About 100 Russians are thought to have taught at Whampoa between 1924 and 1926, and Chen Yuhuan credits them with laying the groundwork for the academy. "They introduced ideology into the training of the officer corps," he said. "Given China's long feudal history and its more recent efforts to suppress the violent warlords that fought each other for control of the north of the country, it was of the utmost importance to instill a sense of loyalty in the soldiers' minds. Not loyalty toward a specific person, but toward a strong and democratic republic."

However, despite their emphasis on ideology, the Soviet instructors were anything but idealistic. "The majority of those sent to China had fought in the Russian Civil War, and they made sure that their hard-learned lessons were not wasted," Chen Yuhuan said. "They helped to turn out a crop of students every six month, using a curriculum that was tightly built around these men's future performances on the field of battle."

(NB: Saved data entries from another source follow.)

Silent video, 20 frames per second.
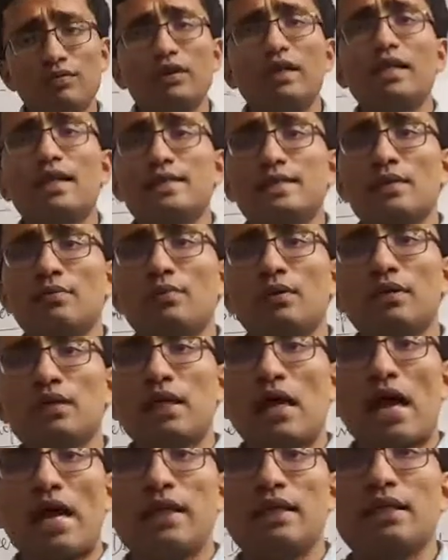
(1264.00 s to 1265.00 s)
an example,
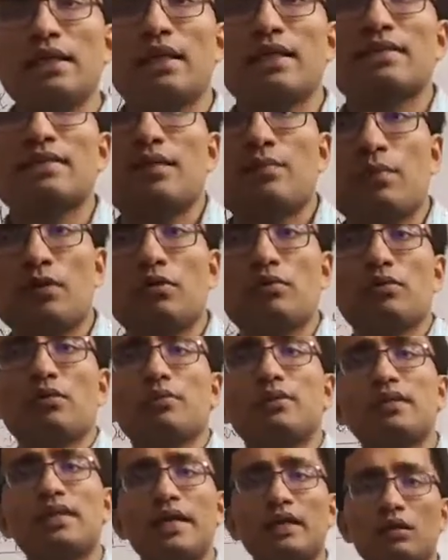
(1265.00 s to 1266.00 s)
the ideal example will
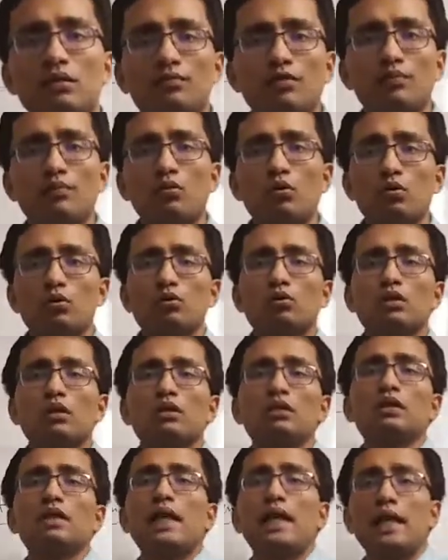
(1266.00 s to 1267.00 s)
be that of a
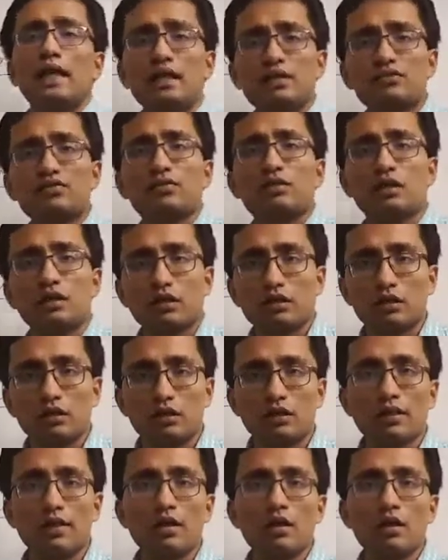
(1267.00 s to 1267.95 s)
Portugal and Sri Lanka.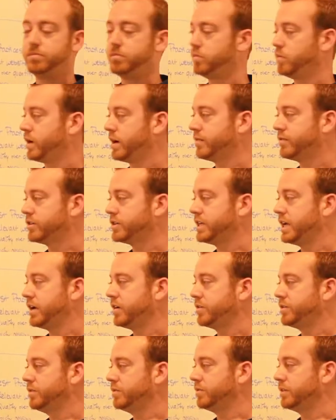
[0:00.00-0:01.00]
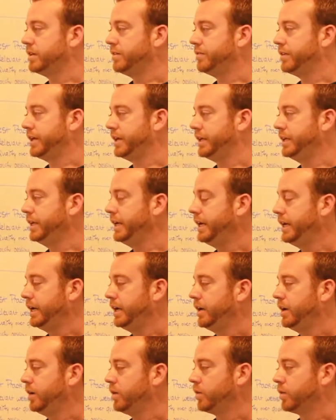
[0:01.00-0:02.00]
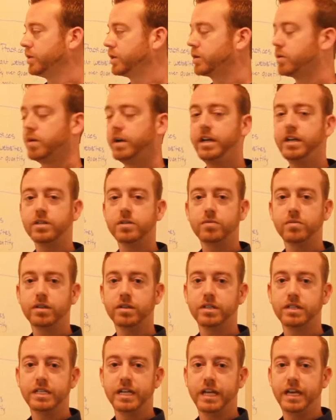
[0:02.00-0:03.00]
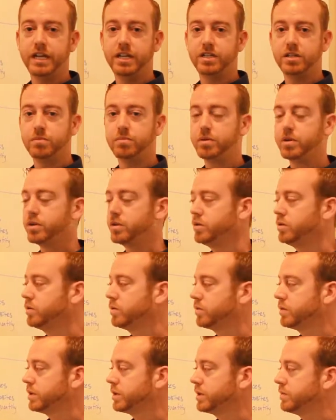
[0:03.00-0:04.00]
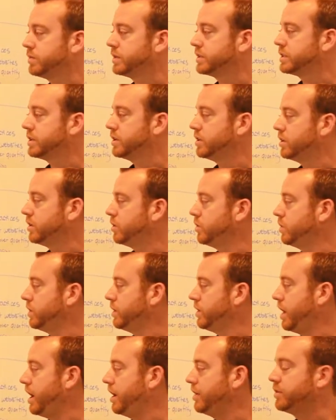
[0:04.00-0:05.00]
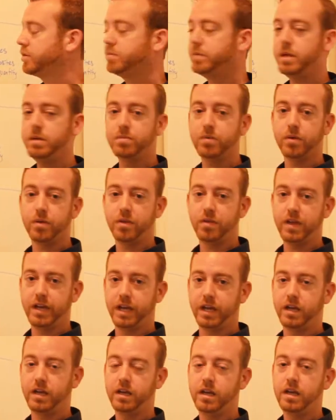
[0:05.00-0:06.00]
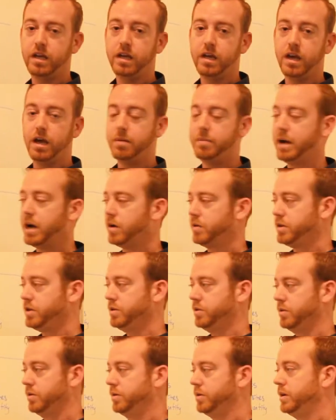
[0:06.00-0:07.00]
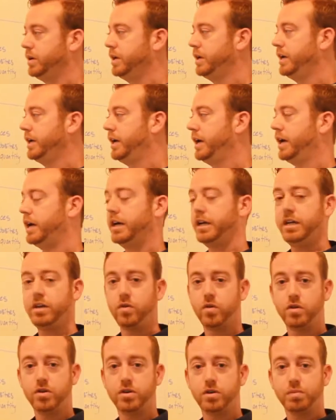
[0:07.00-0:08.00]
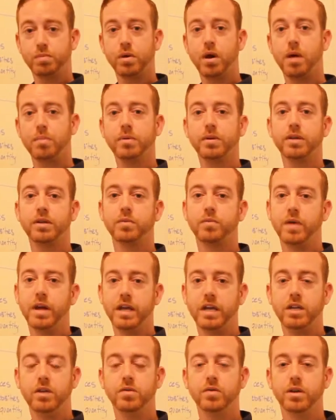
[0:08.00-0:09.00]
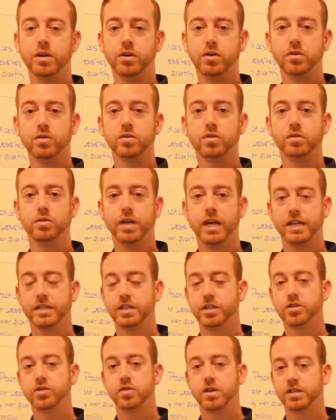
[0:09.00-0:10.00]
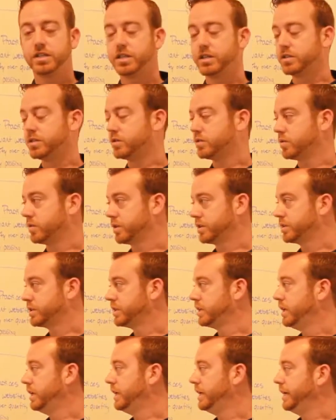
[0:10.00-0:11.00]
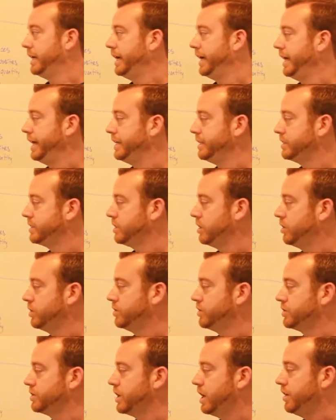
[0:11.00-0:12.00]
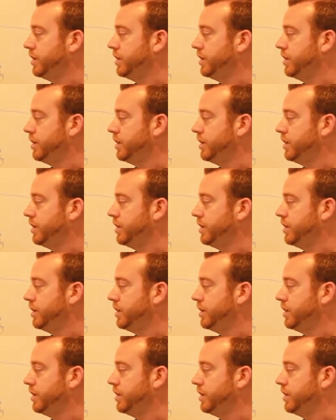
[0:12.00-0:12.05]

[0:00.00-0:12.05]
whatever town you live in, or the greatest real estate agent, but Google really wants to know what do other people think about you in order to properly rank you in Google as a trusted source. And so there's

They even took the classroom to the frontline, according to amateur historian Cun Meng, whose great-grandfather taught at Whampoa in the early days, and whose grandfather attended the academy in the early 1940s. "No armchair generals, those Russians were brave soldiers and brilliant strategists who had participated in almost every military campaign launched by the Nationalists against the warlords between 1924 and 1926," the 38-year-old said.

Although the Soviet instructors were disciplinarians, that doesn't mean they didn't have their own "hobbies", to use Cun's word. "They would get up really early for morning drill, far earlier than the students. But outside the classroom, they were heavy drinkers with a soft spot for alcohol. My guess is that both had a lot to do with the forbidding climate of their native land, which, in retrospect, only made their stay in subtropical Guangzhou even more remarkable," said Cun, who still has an iron trunk his great-grandfather was given by a Soviet colleague.

Some of the instructors became minor celebrities on both sides of the academy's walls. One of them was Vasily Blyukher, an outstanding figure for the Bolsheviks during the Russian Civil War. Blyukher arrived in China in 1924 under the code name "Galen", after his wife, Galina, and was a trusted adviser to Chiang Kai-shek, who became the Nationalist leader following Sun's death in March 1925. He was so well- known and popular at the time that Guangzhou people referred to his blond-haired, blue-eyed countrymen as "General Galen".

However, the "Galens" were forced to leave China in late 1926 when Chiang, who was also Whampoa's first commandant, began a purge of Chinese Communists, and by extension the Soviets, at the academy. However, the mass exodus didn't signal the end of foreign instructors at Whampoa.